Banking sector developments in the Gulf since the spring have been dominated by the fallout of troubled credit exposures to local and regional firms across the GCC. This has dissuaded the banks from lending to the private sector, increasing pressure on the rate of domestic economic growth.
In Saudi Arabia, for example, the availability of commercial credit to the private sector has become further constrained, with five out of the previous seven months showing a decline in lending to the private sector. In the UAE news was dominated by the disclosures regarding the banks' credit exposure to troubled Saudi groups. There was also news of a law allowing the government to guarantee the repayment of bonds and other instruments issued by banks. The largest bank in the UAE, Emirates NBD, boosted its capital ratio through a debt issue, exceeding the capital requirements of the Central Bank.
In Kuwait there was no significant development with regard to the banks' exposure to troubled firms Global and the Investment Dar, while a committee was established to investigate the restructuring of the exposure. Meanwhile, National Bank of Kuwait (NBK) increased its stake in Boubyan Bank by purchasing the shares previously owned by Kuwait Investment Authority (KIA).

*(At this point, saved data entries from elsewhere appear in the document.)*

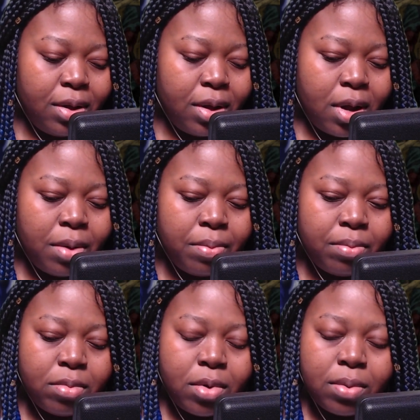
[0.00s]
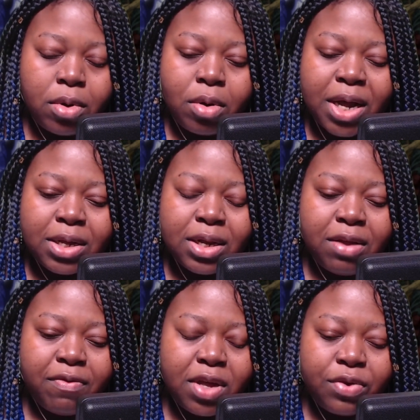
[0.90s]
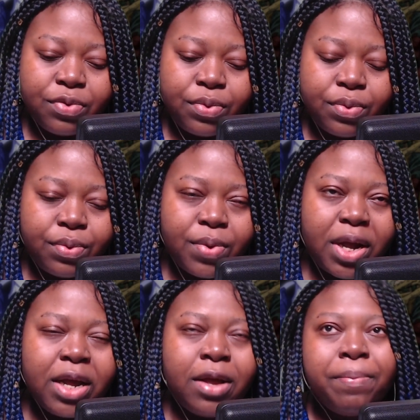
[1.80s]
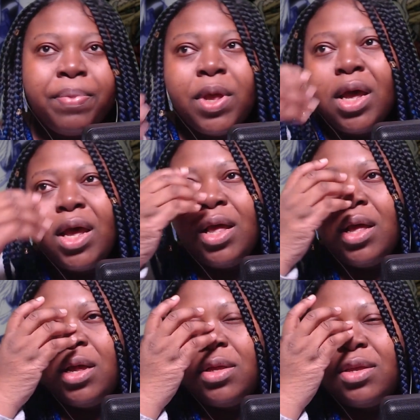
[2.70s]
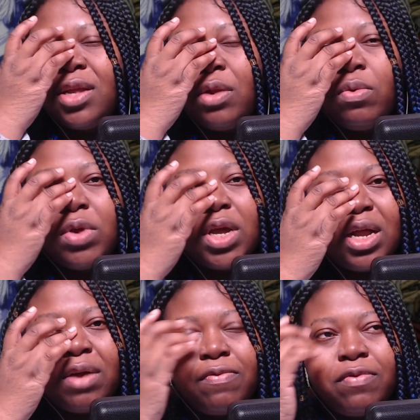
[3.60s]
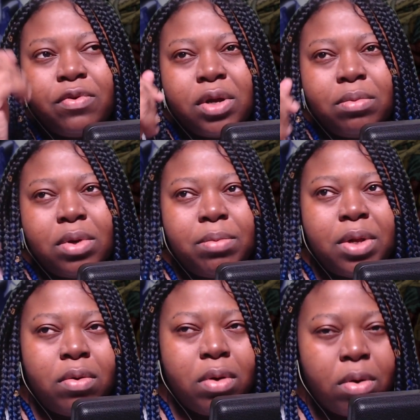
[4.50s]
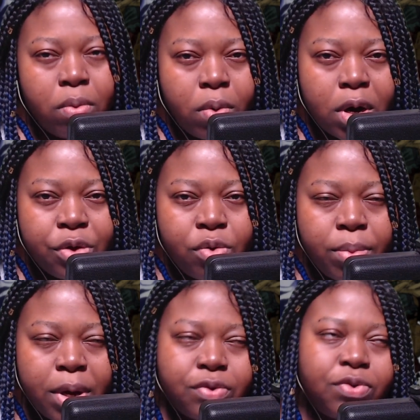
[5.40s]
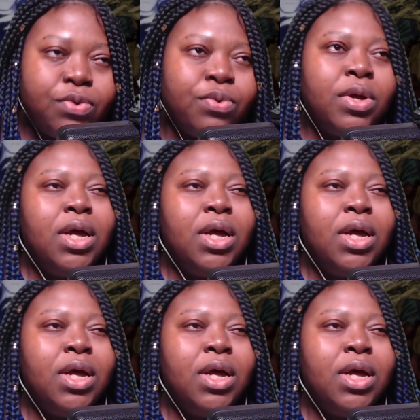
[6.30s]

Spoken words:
All Might leaving the school, right? And Stain looking after him. And I'm like, what are you about to do?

In Qatar banks appeared to have minor exposure to the troubled Saudi groups. The government completed the disbursement of a real estate package, the beneficiaries of which are nine local banks which had difficulty handling their real estate sector exposure. The support package was worth 15 billion riyals (Dh15 billion). This was the third state bailout for the banking industry, covering capital injection and portfolio buyouts.